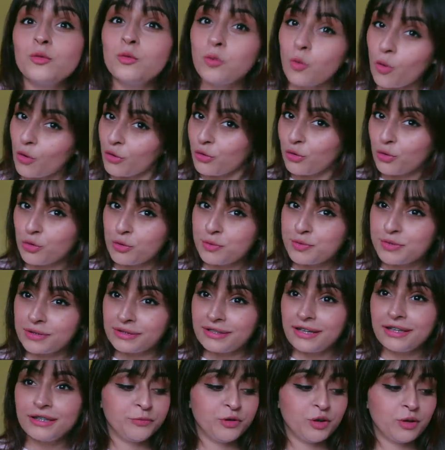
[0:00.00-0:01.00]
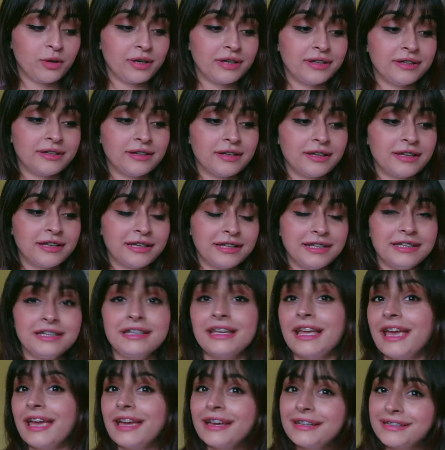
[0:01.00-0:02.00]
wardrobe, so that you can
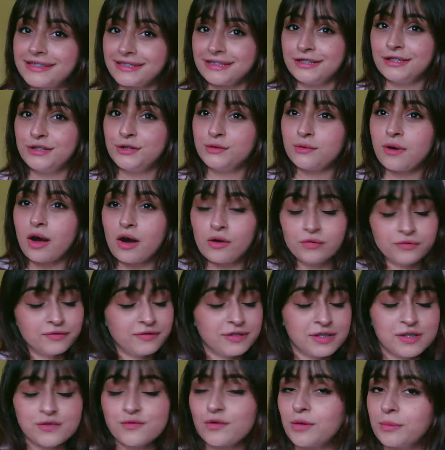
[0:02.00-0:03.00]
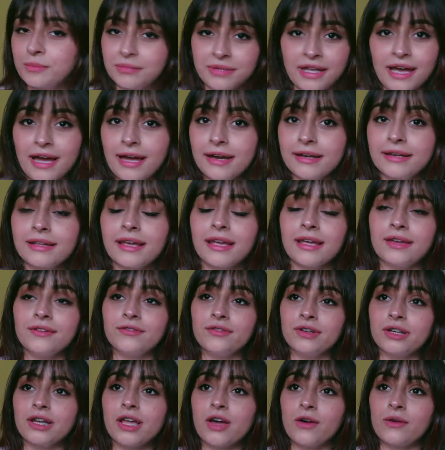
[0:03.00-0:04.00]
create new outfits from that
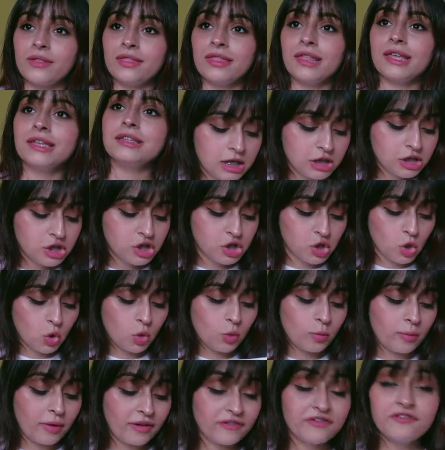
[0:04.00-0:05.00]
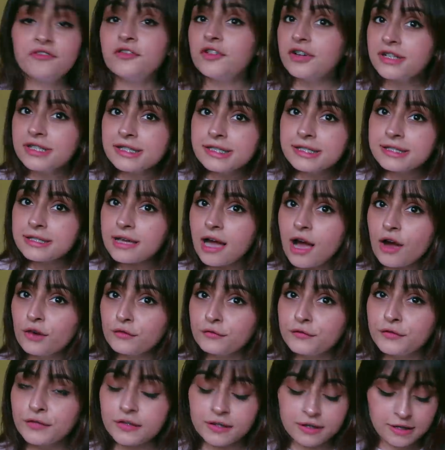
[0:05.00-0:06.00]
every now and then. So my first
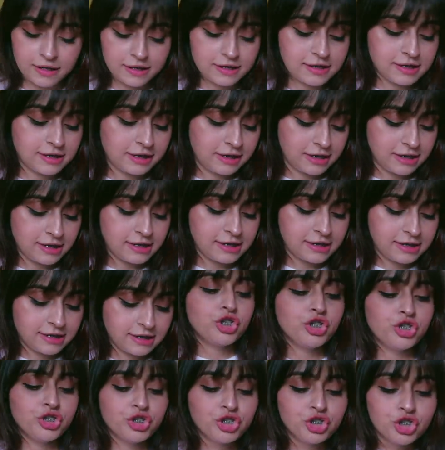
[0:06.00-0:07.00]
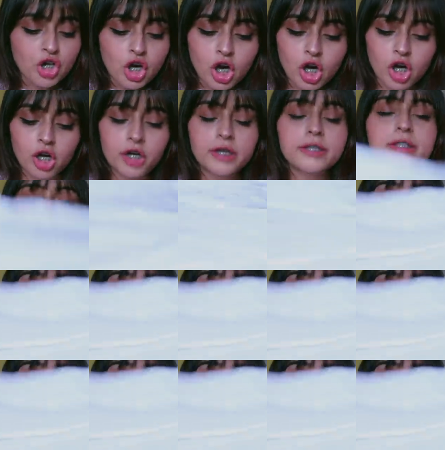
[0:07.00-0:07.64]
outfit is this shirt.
-.-.-
> [Task item] Every line above is to be reproduced verbatim, and the pictures are to be omitted.

> [Completed exercise]
[0:00.00-0:01.00]
[0:01.00-0:02.00]
wardrobe, so that you can
[0:02.00-0:03.00]
[0:03.00-0:04.00]
create new outfits from that
[0:04.00-0:05.00]
[0:05.00-0:06.00]
every now and then. So my first
[0:06.00-0:07.00]
[0:07.00-0:07.64]
outfit is this shirt.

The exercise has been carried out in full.